Abstract

A 4800-bit/s digital data modem is operated over a simulated HF channel to determine the bit-error rate and error distributions of the received serial binary data stream. The measured error distributions for multipath-limited conditions are compared with back-to-back operation and theoretically determined random distributions, and are also used to evaluate forward acting error correction assuming half-rate random error-correcting block codes. This improvement in bit-error rate is compared with that measured by operating the modem at 2400 bit/s with dual in-band frequency diversity. The error distributions for back-to-back operation approach random except for small block lengths where the systematic error resulting from the frequency-differential PSK coding appears.

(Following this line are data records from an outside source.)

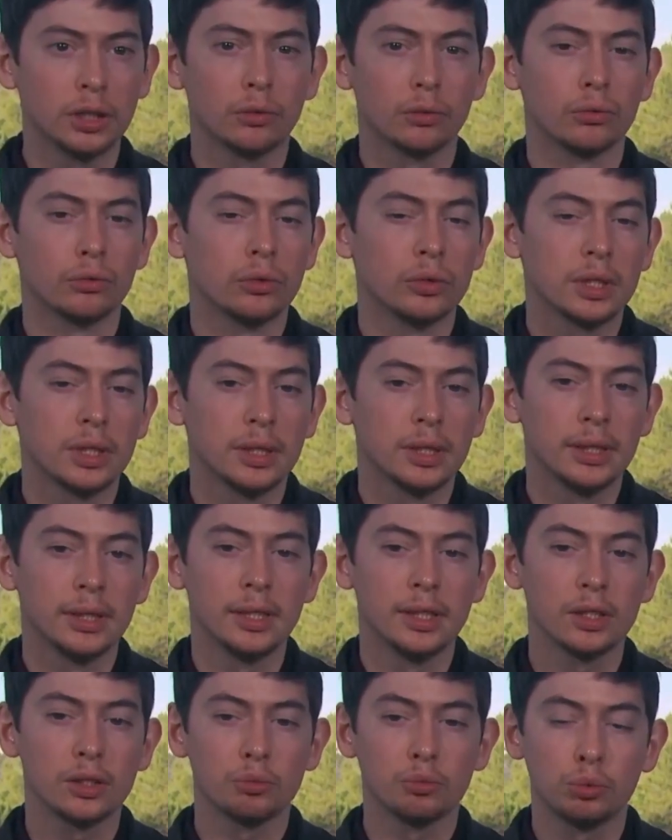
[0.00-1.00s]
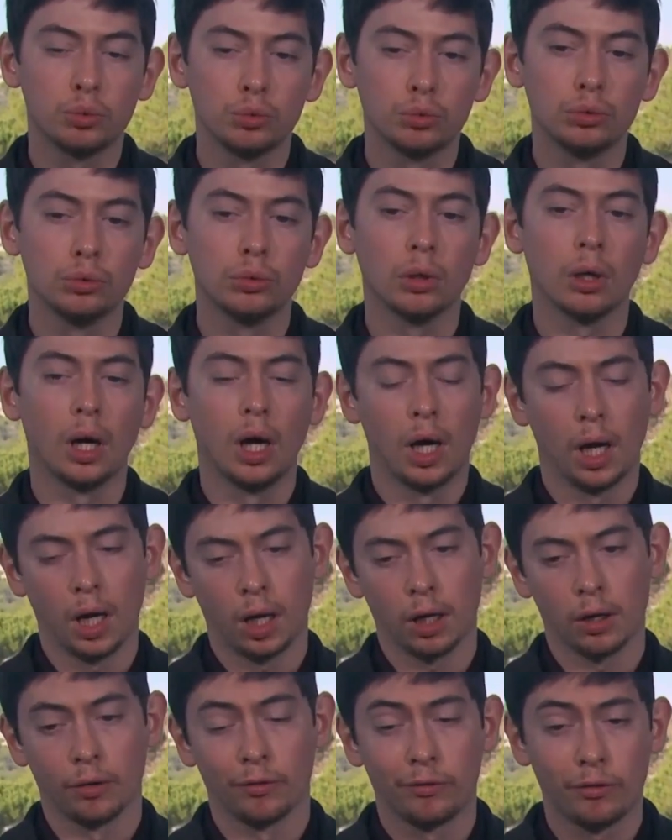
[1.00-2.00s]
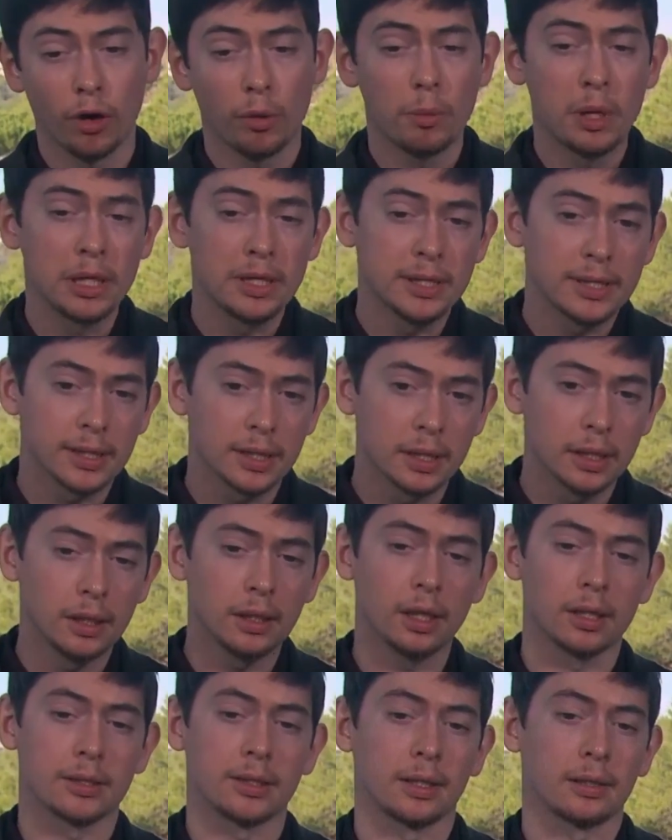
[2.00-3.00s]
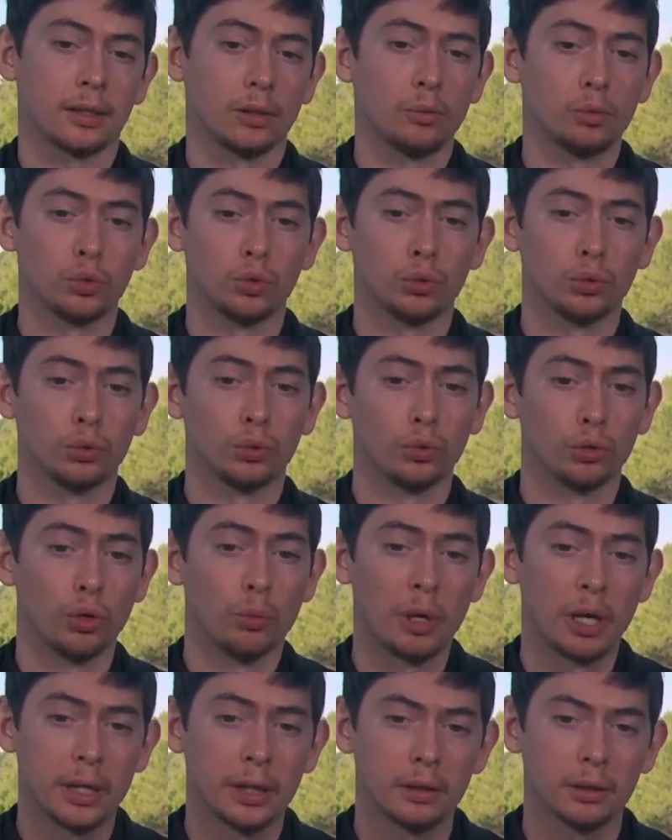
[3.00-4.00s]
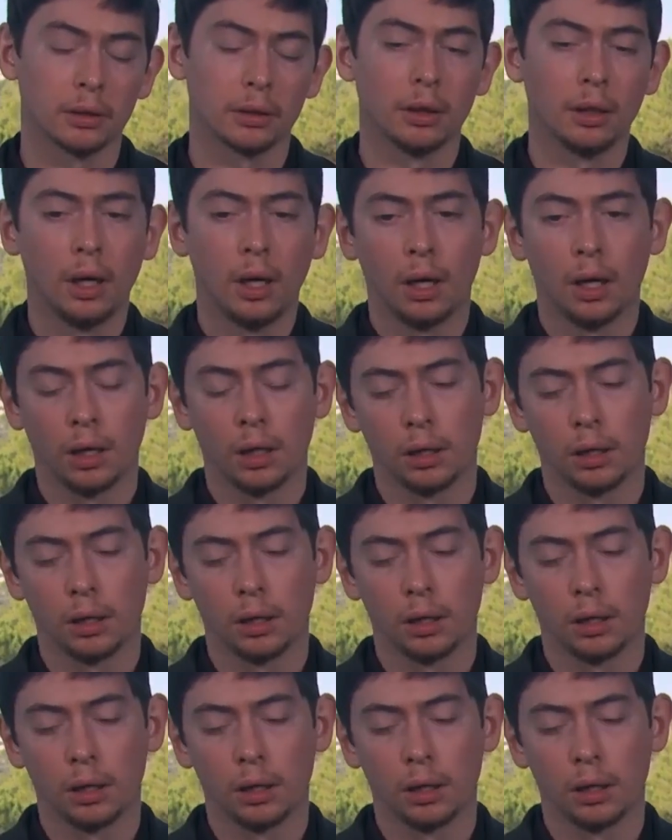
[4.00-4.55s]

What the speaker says: which are not necessarily scientific fields, to formalize them from the inside,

The error distributions for multipath-limited operation deviate from random especially for small multipath delay spreads (low biterror rates) where the correlation bandwidth is large. Forward error correction produces larger improvement factors as the code block length is increased. However, the improvement factor barely exceeds two orders of magnitude for the largest block considered. In fact, the burst nature of the errors is such that improvement factors actually decrease in most cases for multipath-limited operation as the raw bit-error rate decreases. On the other hand, inband diversity is more effective for small multipath delay spreads than for large ones. However, forward error correction appears to offer more potential especially if the bit errors can be spread over a greater number of bits.